Pictures in the data below are not part of the copy; transcribe everything else exactly.

##### Working data #####

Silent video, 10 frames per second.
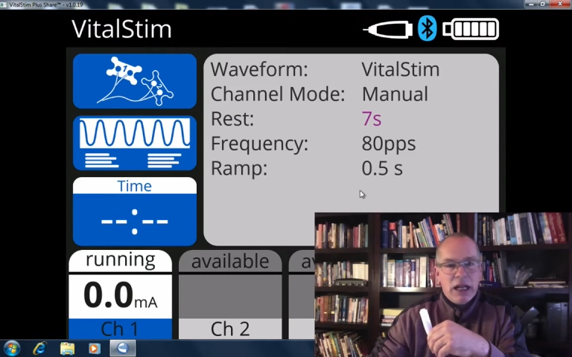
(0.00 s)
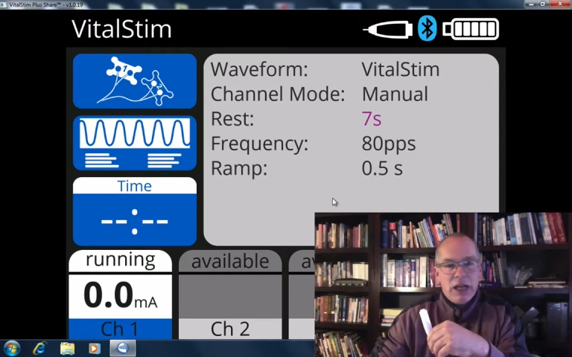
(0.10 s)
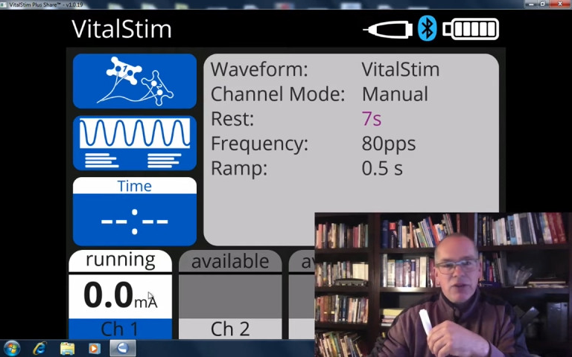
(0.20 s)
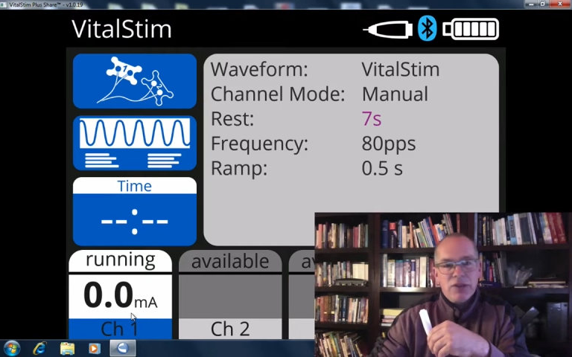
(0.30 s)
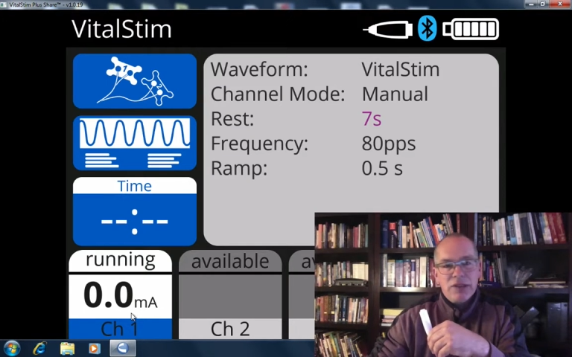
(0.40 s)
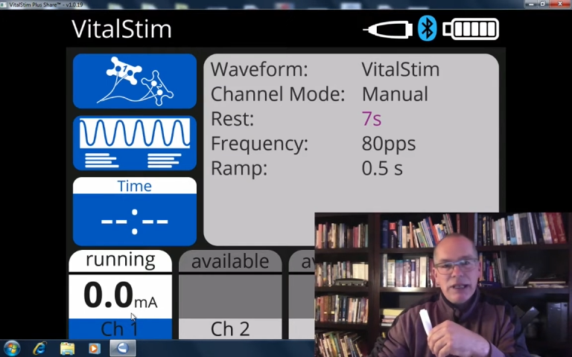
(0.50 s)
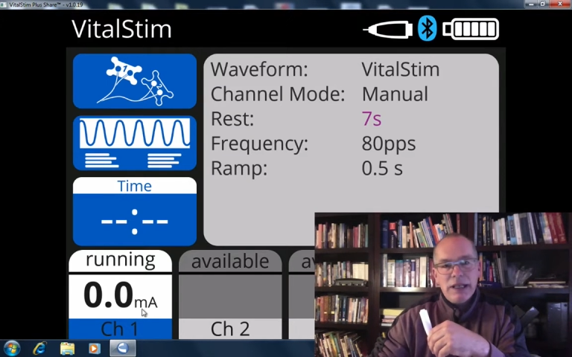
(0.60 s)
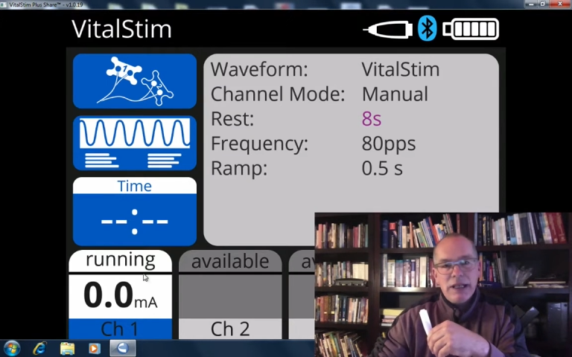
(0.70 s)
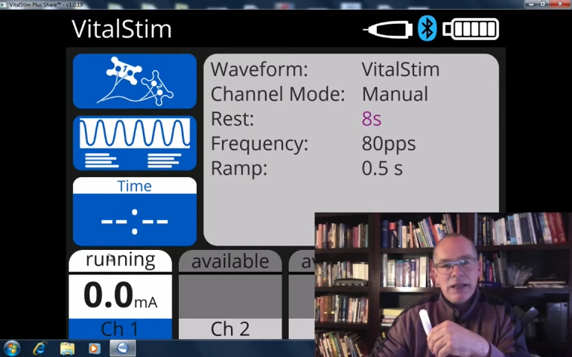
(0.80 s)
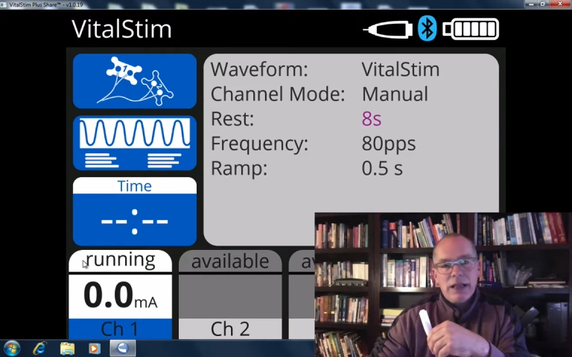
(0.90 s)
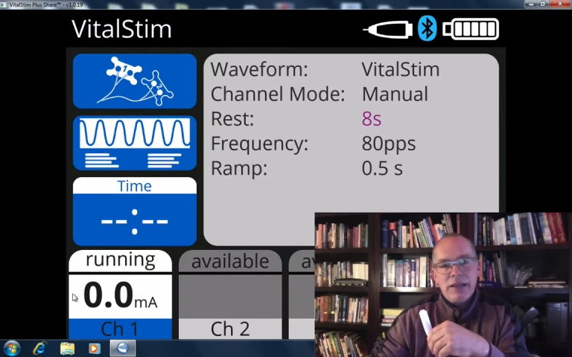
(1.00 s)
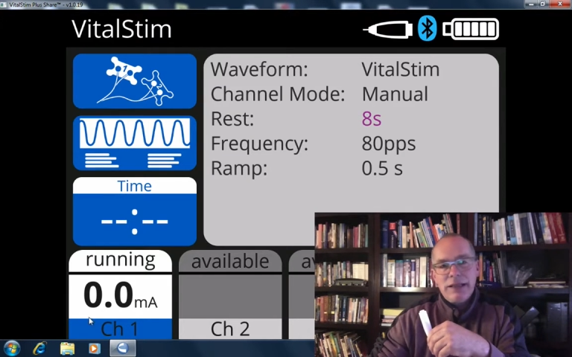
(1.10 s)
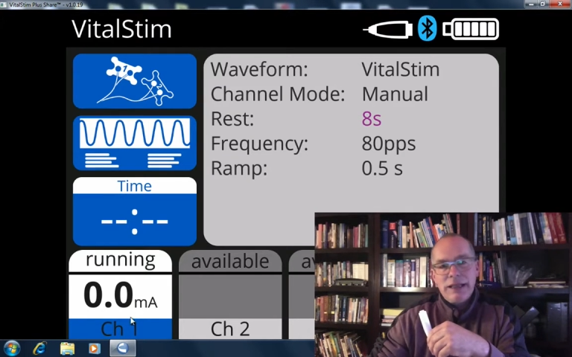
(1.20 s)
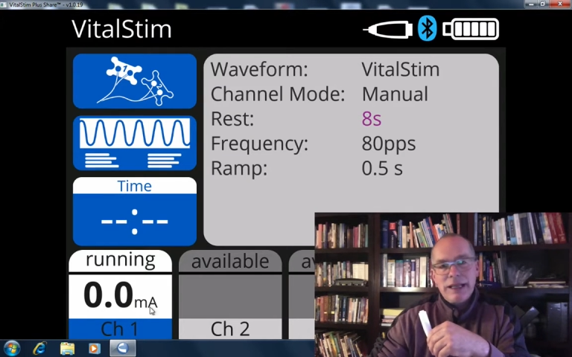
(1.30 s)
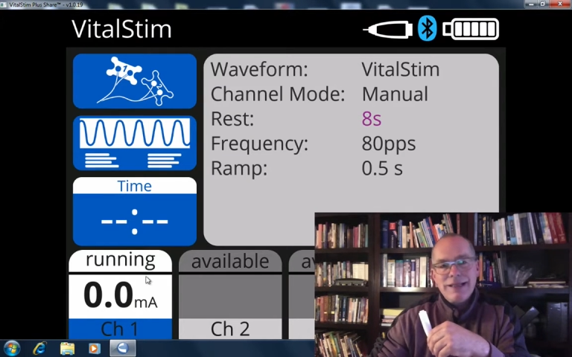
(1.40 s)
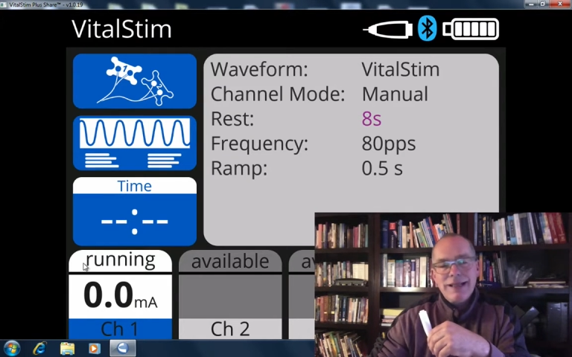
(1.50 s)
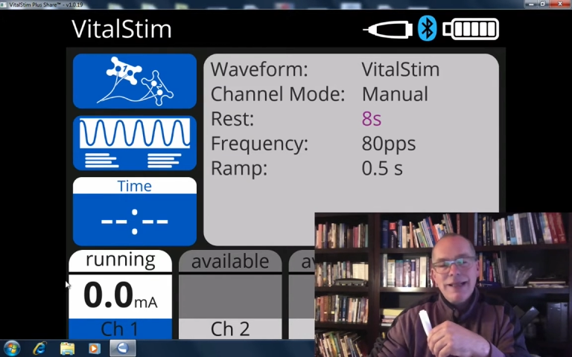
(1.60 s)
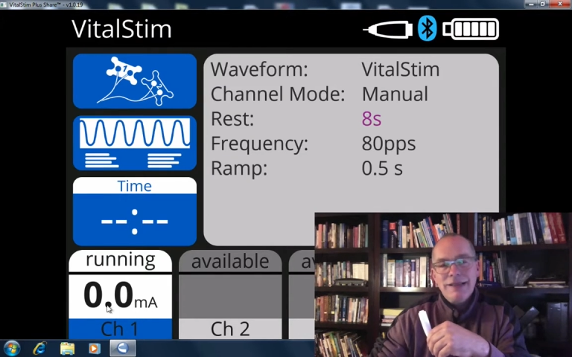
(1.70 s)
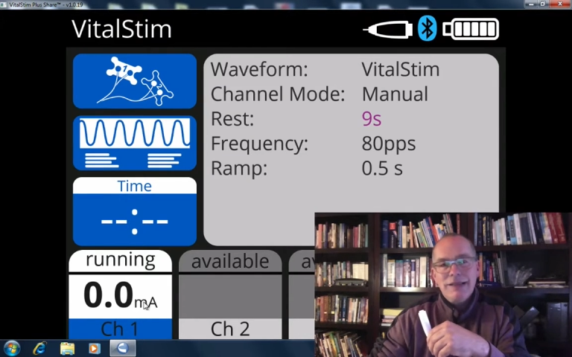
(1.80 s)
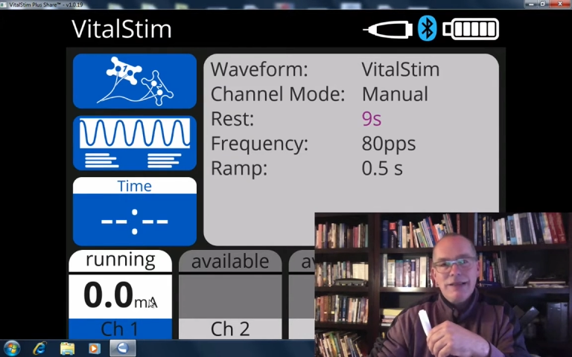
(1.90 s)
You see here that the
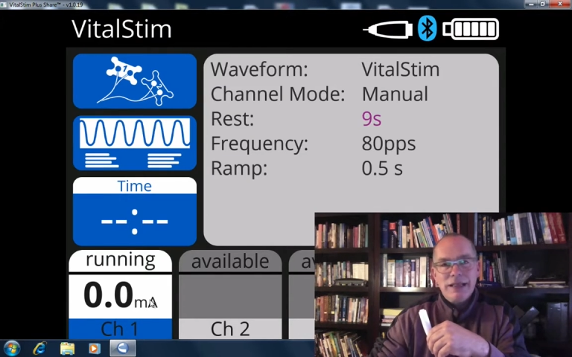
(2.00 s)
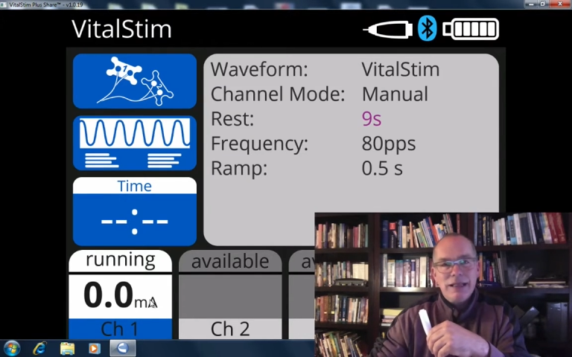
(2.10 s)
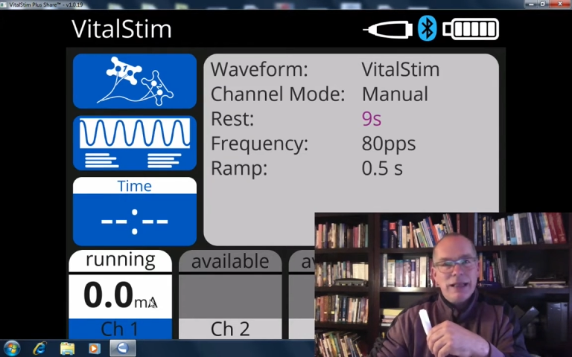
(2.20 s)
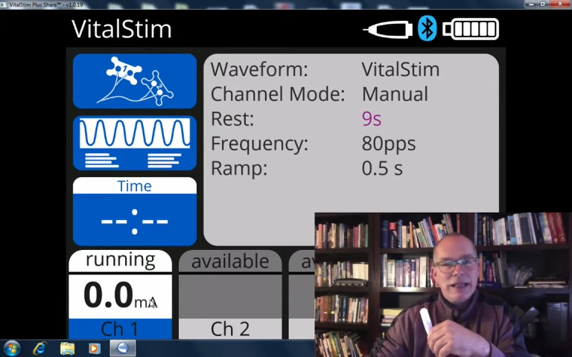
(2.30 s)
intensity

#####

## Task result
Silent video, 10 frames per second.
(0.00 s)
(0.10 s)
(0.20 s)
(0.30 s)
(0.40 s)
(0.50 s)
(0.60 s)
(0.70 s)
(0.80 s)
(0.90 s)
(1.00 s)
(1.10 s)
(1.20 s)
(1.30 s)
(1.40 s)
(1.50 s)
(1.60 s)
(1.70 s)
(1.80 s)
(1.90 s)
You see here that the
(2.00 s)
(2.10 s)
(2.20 s)
(2.30 s)
intensity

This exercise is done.